Great Blue Heron
BC’s coastal great blue herons return to their nesting colonies every February and March, with nearly half gathering in just five large breeding sites around southern Georgia Strait.
In March or April, females lay 3 to 5 eggs and for the next month, both males and females incubate them. Within two months, the young reach their adult weight of 2 to 2.5 kg and are ready to leave the nest.
Great blue herons live up to 10 years on average, even as long as 18 years – although fewer than 20% survive their first year.
Herons are very sensitive to activity near their nests, especially early in the season. Though they can get used to day-to-day human activity, novel noises (such as sudden blasts of horns or chain saws) can cause them to leave their nests, making the young vulnerable to predators such as eagles.
Learn more about these amazing birds
Over the summer, bull kelp grows around the Strait — fast!
From late spring through the fall, you’ll find bull kelp along Georgia Strait’s rocky shores and reefs, from the lowest part of the intertidal zone down to about 65 feet deep.
“Forests” of bull kelp provide habitat for many small fishes and invertebrates such as hermit crabs. Kelp forests are are also helpful to boaters — they show where there are shallow reefs that we need to avoid hitting!
Bull kelp can grow up to 80 feet long!
It attaches to the bottom by a holdfast, which can be up to 16 inches across. The blades at the top of the stem can grow to 10 feet long! A thick, gas-filled bulb holds these blades afloat, allowing the plant to get the sunlight it needs to grow.
The most amazing thing about the bull kelp is that all of this growth occurs in just one single summer season! Bull kelp is an annual plant, so like the nasturtiums in our garden, it dies in the winter.

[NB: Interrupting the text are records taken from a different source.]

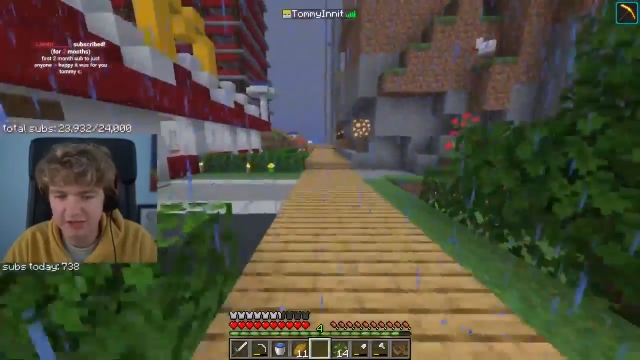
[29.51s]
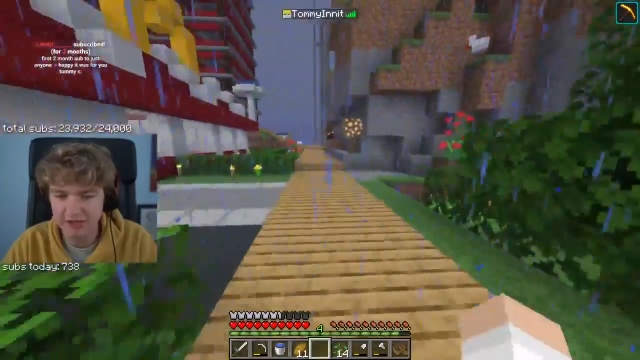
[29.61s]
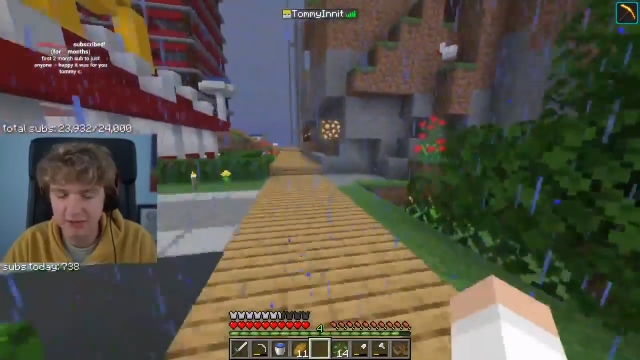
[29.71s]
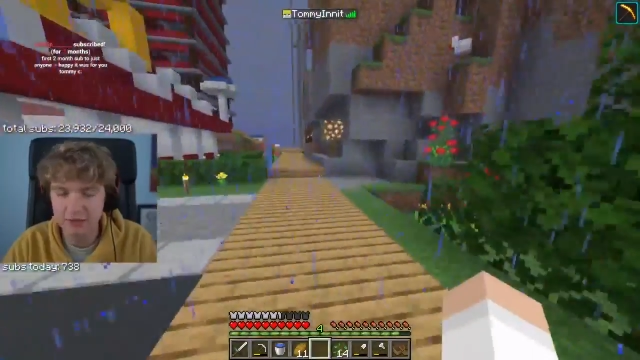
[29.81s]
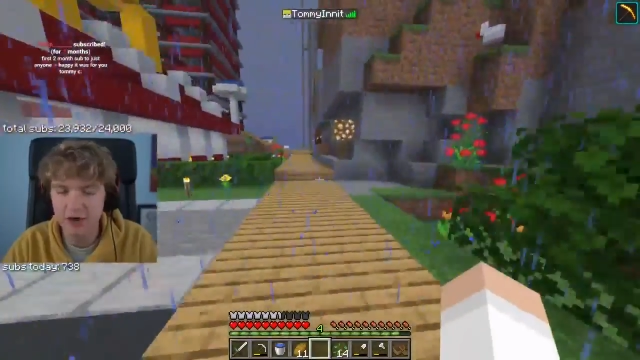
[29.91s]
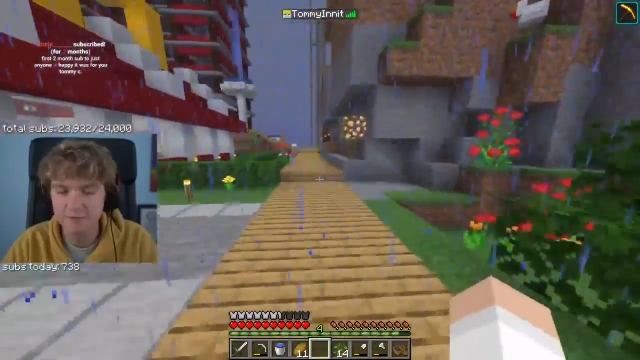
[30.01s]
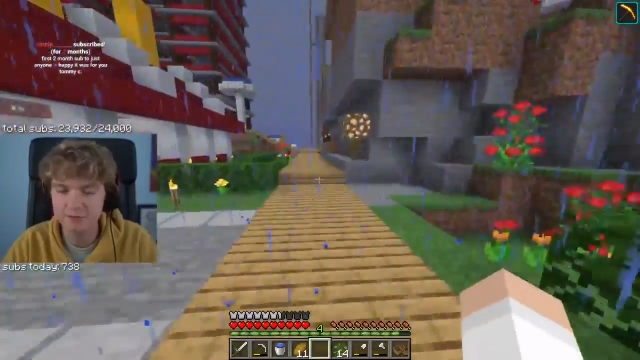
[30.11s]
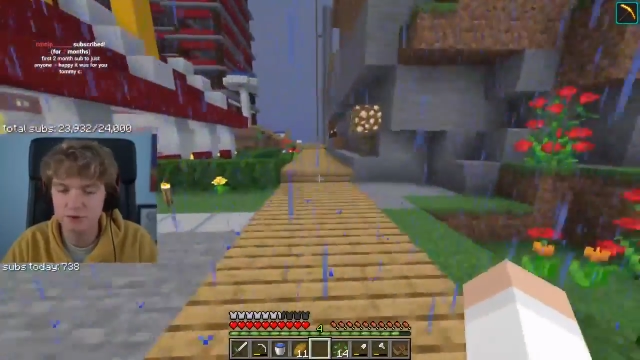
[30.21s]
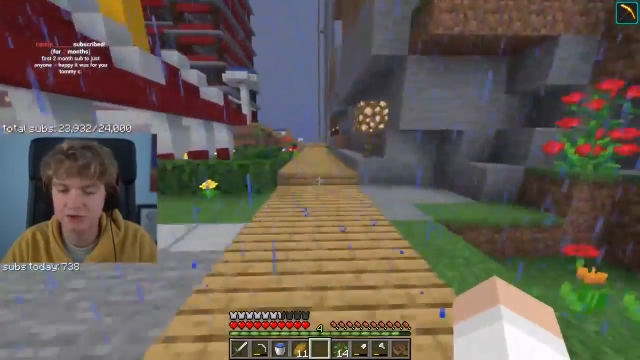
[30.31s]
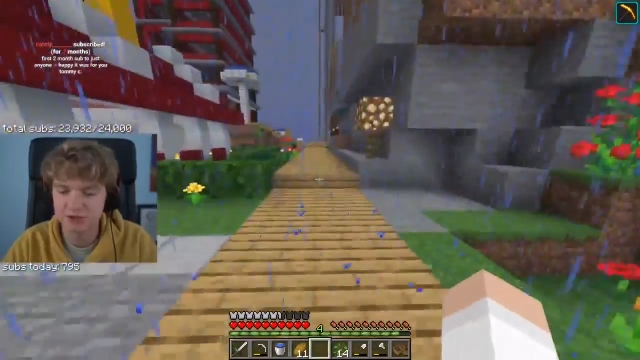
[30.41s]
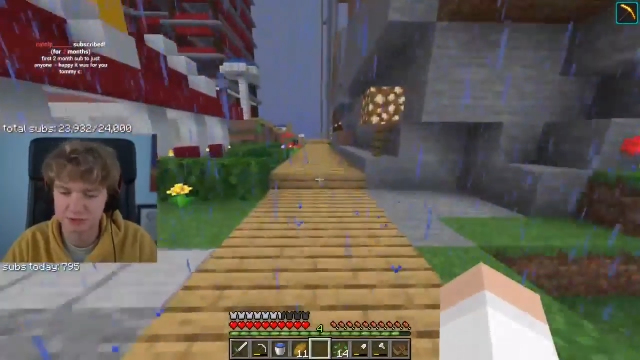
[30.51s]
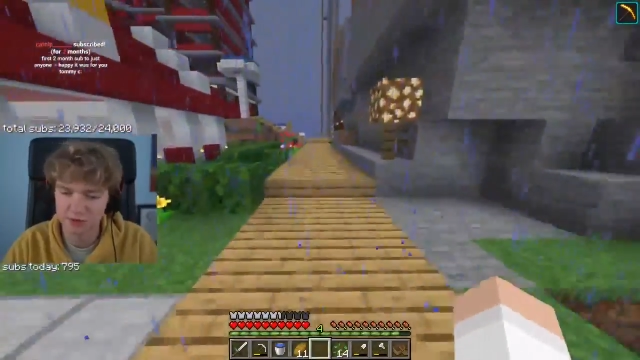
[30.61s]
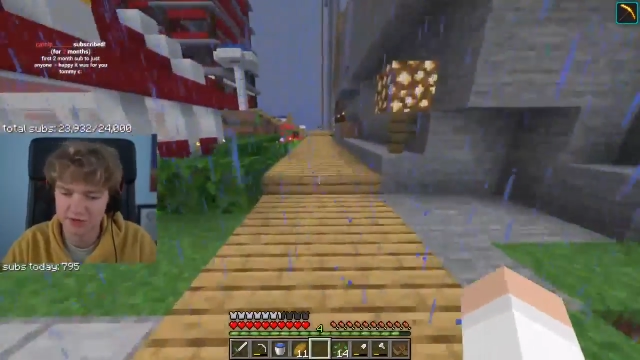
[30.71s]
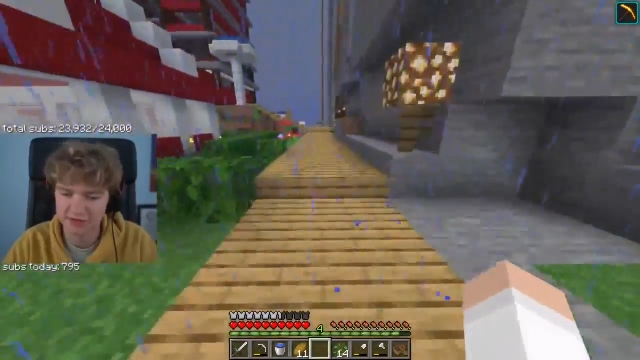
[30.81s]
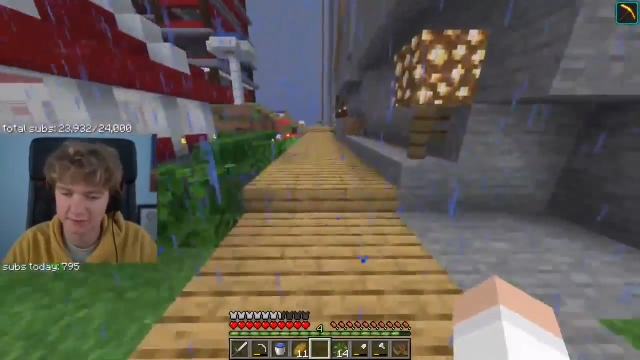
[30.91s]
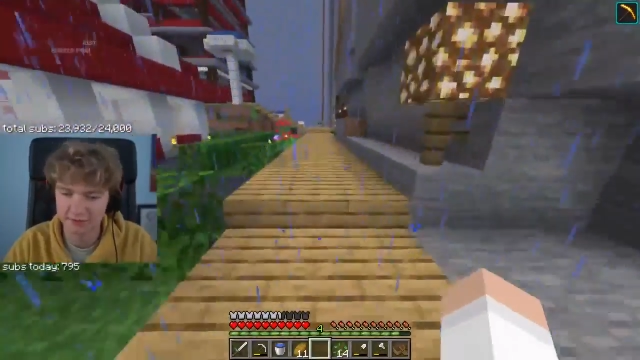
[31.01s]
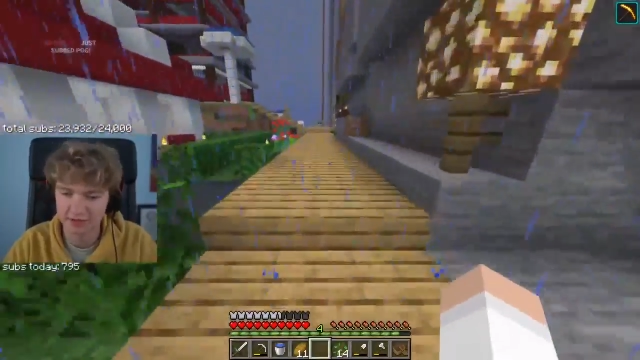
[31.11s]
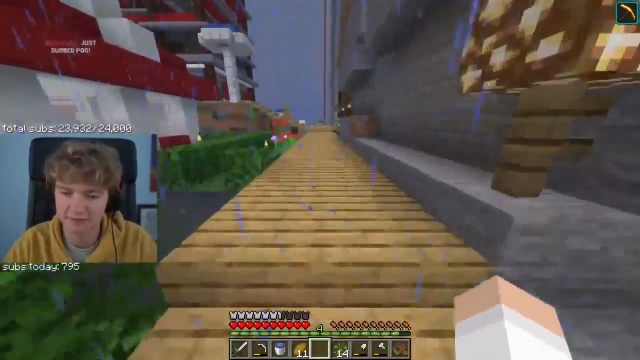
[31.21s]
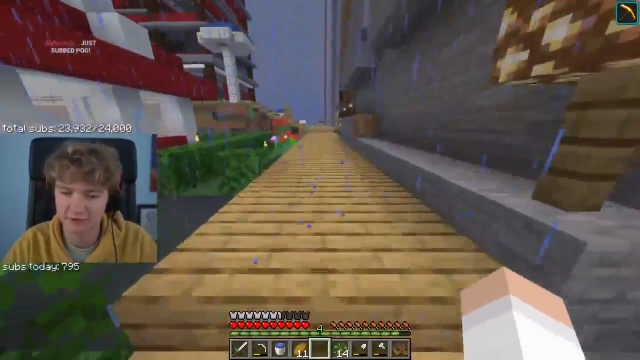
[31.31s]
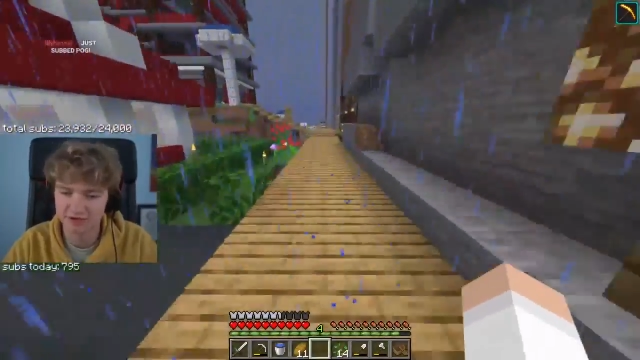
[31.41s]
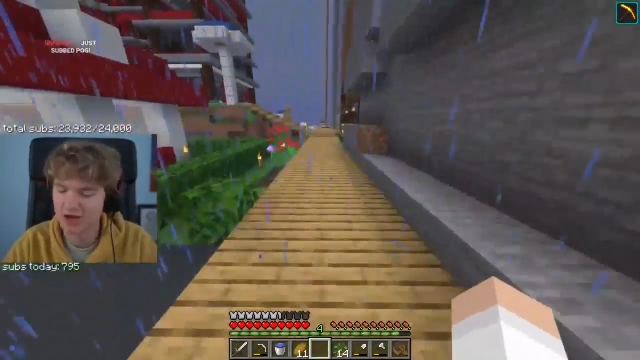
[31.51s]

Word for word: And I, have been watching some old SMP Earth VODs.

But even then, it still serves a useful purpose.
After it dies and storms wash it ashore, bull kelp and other seaweeds provide food and shelter, all winter long, for tiny animals on the beach such as periwinkles, sandhoppers (beach fleas) and isopods.
Anemones can’t move, so they feed during high tide, then close up when the tide goes out or when they’re disturbed. Although they’re among the deepest living sea animals, they can also be found in the lower part of the intertidal zone.
Anemones have been known to live at least 80 years, and some biologists think it’s likely they live to at least one hundred or even a few hundred years!
Anemone photo by Terrance J. Fidler
Beginning each April, black oystercatchers are breeding around our shores. Breeding pairs can stay together for many years and they nest in shallow depressions in the rock, very close to the water. They have 2-3 eggs per nest and tend their young through August.
Be very careful during this critical period to avoid disturbing these birds! It’s all too easy to unintentionally scare the parents away from the nest or step on the eggs. If you have a dog, be sure not to let it roam unattended along shores where oystercatchers are likely to be breeding.
Oystercatchers are somewhat misnamed – while they use their strong bills to dislodge food and pry shells open, they mainly feed on mussels, limpets and chitons as well as crabs, isopods and barnacles. Oystercatchers hunt in the intertidal area searching for food visually and often feed so close to the water’s edge that they must fly up to avoid the surf.
On winter nights when the tide goes out, life in the intertidal zone can be quite different from what you’ll see during the summer’s daytime low tides. Fish, crabs and sometimes even octopi come up from deeper waters to hunt in the shallows during the nighttime lows. Can you spot the octopus in this photo?